*Exercise objective*.
Please return the data that follows precisely as written, but without the images.

(Stored data entries)
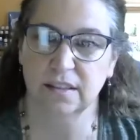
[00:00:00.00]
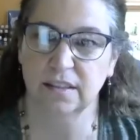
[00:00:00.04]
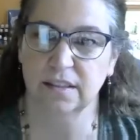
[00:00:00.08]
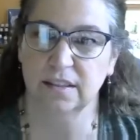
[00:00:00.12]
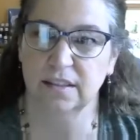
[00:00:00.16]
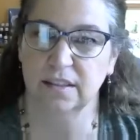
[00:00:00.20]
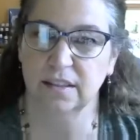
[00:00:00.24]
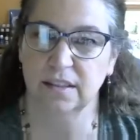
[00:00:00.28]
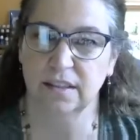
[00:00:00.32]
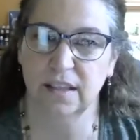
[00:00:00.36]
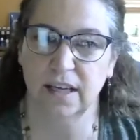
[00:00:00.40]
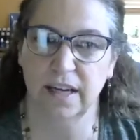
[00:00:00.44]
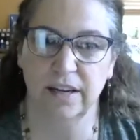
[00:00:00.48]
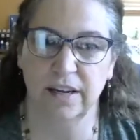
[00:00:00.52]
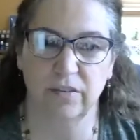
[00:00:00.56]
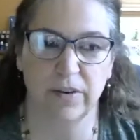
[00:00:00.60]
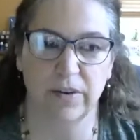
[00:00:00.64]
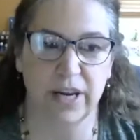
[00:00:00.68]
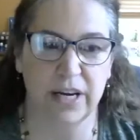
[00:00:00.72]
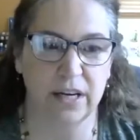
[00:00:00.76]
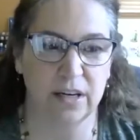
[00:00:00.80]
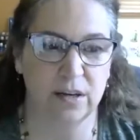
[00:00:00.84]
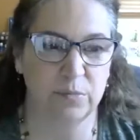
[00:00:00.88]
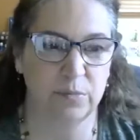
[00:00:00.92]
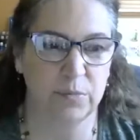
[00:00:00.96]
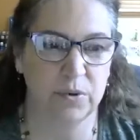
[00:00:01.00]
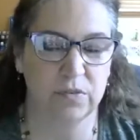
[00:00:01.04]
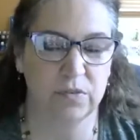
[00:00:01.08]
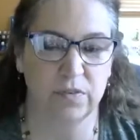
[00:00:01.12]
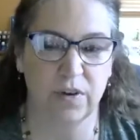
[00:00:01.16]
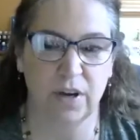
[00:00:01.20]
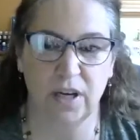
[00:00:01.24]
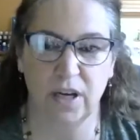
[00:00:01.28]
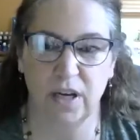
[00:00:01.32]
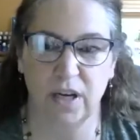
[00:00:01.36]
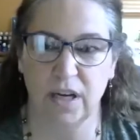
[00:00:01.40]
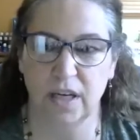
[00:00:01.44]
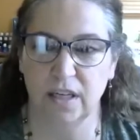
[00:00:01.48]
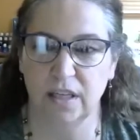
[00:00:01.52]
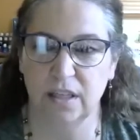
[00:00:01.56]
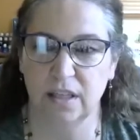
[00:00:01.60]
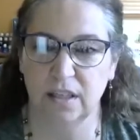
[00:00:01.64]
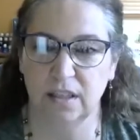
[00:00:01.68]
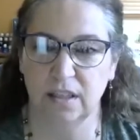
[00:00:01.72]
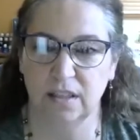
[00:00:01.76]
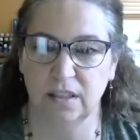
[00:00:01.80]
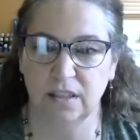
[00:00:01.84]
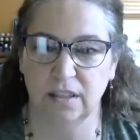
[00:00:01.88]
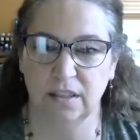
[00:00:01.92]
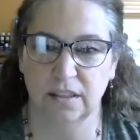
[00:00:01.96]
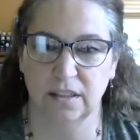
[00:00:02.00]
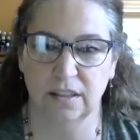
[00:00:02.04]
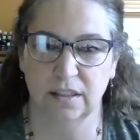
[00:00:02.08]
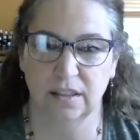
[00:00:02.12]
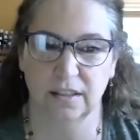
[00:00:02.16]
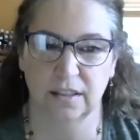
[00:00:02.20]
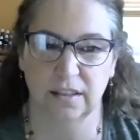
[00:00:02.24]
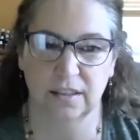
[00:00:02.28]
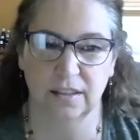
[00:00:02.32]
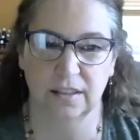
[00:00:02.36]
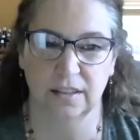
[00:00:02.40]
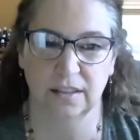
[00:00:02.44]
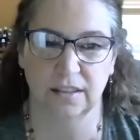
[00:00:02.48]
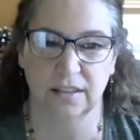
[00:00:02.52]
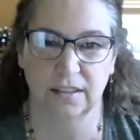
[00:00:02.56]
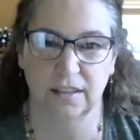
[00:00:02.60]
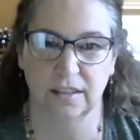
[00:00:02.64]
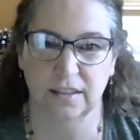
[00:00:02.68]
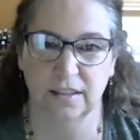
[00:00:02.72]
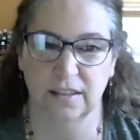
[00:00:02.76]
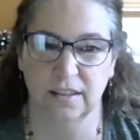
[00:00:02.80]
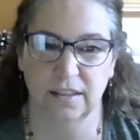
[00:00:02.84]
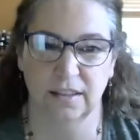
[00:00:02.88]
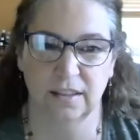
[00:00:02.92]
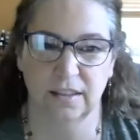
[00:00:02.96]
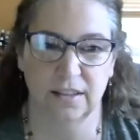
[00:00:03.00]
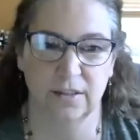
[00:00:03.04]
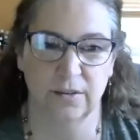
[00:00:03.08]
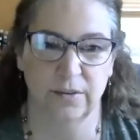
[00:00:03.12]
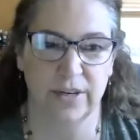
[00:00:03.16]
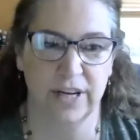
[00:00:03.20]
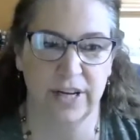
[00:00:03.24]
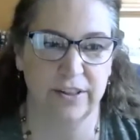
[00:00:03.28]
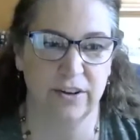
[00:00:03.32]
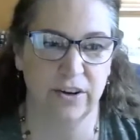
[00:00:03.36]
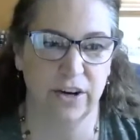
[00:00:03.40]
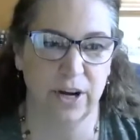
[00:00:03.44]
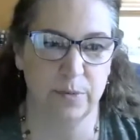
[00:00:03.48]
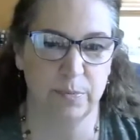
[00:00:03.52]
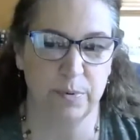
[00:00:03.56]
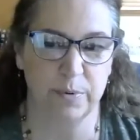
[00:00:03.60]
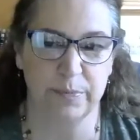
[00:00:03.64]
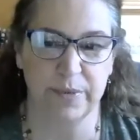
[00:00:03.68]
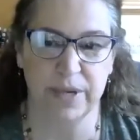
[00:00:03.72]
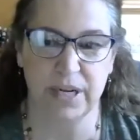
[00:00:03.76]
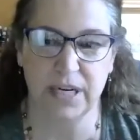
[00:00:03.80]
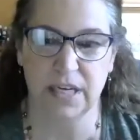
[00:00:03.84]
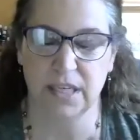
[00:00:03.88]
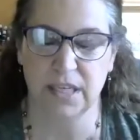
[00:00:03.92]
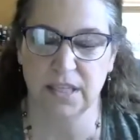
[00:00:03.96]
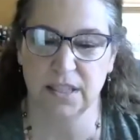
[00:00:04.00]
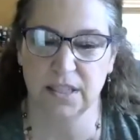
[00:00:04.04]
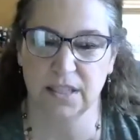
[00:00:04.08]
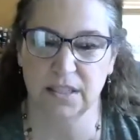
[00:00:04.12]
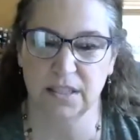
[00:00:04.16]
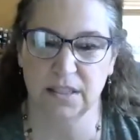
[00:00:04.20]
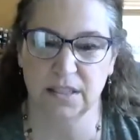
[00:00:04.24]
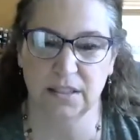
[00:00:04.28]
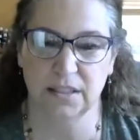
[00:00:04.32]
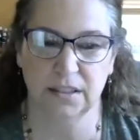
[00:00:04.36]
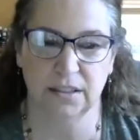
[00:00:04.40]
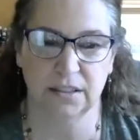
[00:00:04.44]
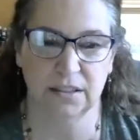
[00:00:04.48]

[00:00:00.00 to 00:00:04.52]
kind of ready to move on? Another couple minutes?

*Reply to the task*.
[00:00:00.00]
[00:00:00.04]
[00:00:00.08]
[00:00:00.12]
[00:00:00.16]
[00:00:00.20]
[00:00:00.24]
[00:00:00.28]
[00:00:00.32]
[00:00:00.36]
[00:00:00.40]
[00:00:00.44]
[00:00:00.48]
[00:00:00.52]
[00:00:00.56]
[00:00:00.60]
[00:00:00.64]
[00:00:00.68]
[00:00:00.72]
[00:00:00.76]
[00:00:00.80]
[00:00:00.84]
[00:00:00.88]
[00:00:00.92]
[00:00:00.96]
[00:00:01.00]
[00:00:01.04]
[00:00:01.08]
[00:00:01.12]
[00:00:01.16]
[00:00:01.20]
[00:00:01.24]
[00:00:01.28]
[00:00:01.32]
[00:00:01.36]
[00:00:01.40]
[00:00:01.44]
[00:00:01.48]
[00:00:01.52]
[00:00:01.56]
[00:00:01.60]
[00:00:01.64]
[00:00:01.68]
[00:00:01.72]
[00:00:01.76]
[00:00:01.80]
[00:00:01.84]
[00:00:01.88]
[00:00:01.92]
[00:00:01.96]
[00:00:02.00]
[00:00:02.04]
[00:00:02.08]
[00:00:02.12]
[00:00:02.16]
[00:00:02.20]
[00:00:02.24]
[00:00:02.28]
[00:00:02.32]
[00:00:02.36]
[00:00:02.40]
[00:00:02.44]
[00:00:02.48]
[00:00:02.52]
[00:00:02.56]
[00:00:02.60]
[00:00:02.64]
[00:00:02.68]
[00:00:02.72]
[00:00:02.76]
[00:00:02.80]
[00:00:02.84]
[00:00:02.88]
[00:00:02.92]
[00:00:02.96]
[00:00:03.00]
[00:00:03.04]
[00:00:03.08]
[00:00:03.12]
[00:00:03.16]
[00:00:03.20]
[00:00:03.24]
[00:00:03.28]
[00:00:03.32]
[00:00:03.36]
[00:00:03.40]
[00:00:03.44]
[00:00:03.48]
[00:00:03.52]
[00:00:03.56]
[00:00:03.60]
[00:00:03.64]
[00:00:03.68]
[00:00:03.72]
[00:00:03.76]
[00:00:03.80]
[00:00:03.84]
[00:00:03.88]
[00:00:03.92]
[00:00:03.96]
[00:00:04.00]
[00:00:04.04]
[00:00:04.08]
[00:00:04.12]
[00:00:04.16]
[00:00:04.20]
[00:00:04.24]
[00:00:04.28]
[00:00:04.32]
[00:00:04.36]
[00:00:04.40]
[00:00:04.44]
[00:00:04.48]

[00:00:00.00 to 00:00:04.52]
kind of ready to move on? Another couple minutes?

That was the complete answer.